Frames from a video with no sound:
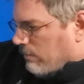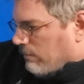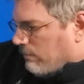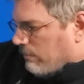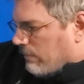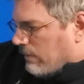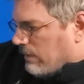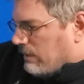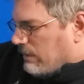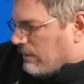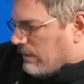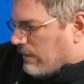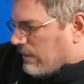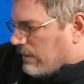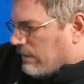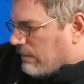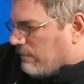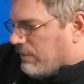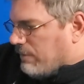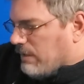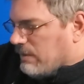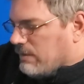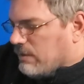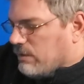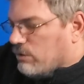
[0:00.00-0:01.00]
My second
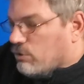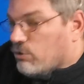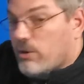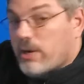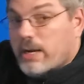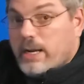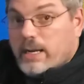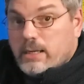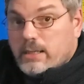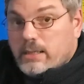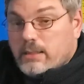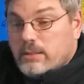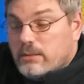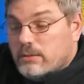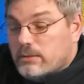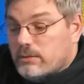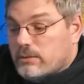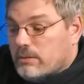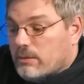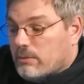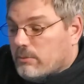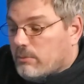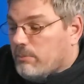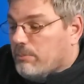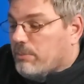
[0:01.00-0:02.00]
piece of track
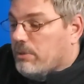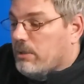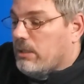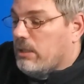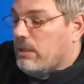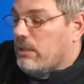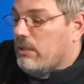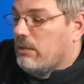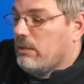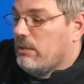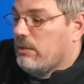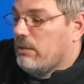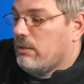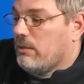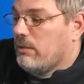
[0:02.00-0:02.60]
I'm going to put in.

== == ==

§ EXERCISE PROMPT:
Print the material above once more, exactly, minus the pictures.

§ REPLY TO THE EXERCISE:
Frames from a video with no sound:
[0:00.00-0:01.00]
My second
[0:01.00-0:02.00]
piece of track
[0:02.00-0:02.60]
I'm going to put in.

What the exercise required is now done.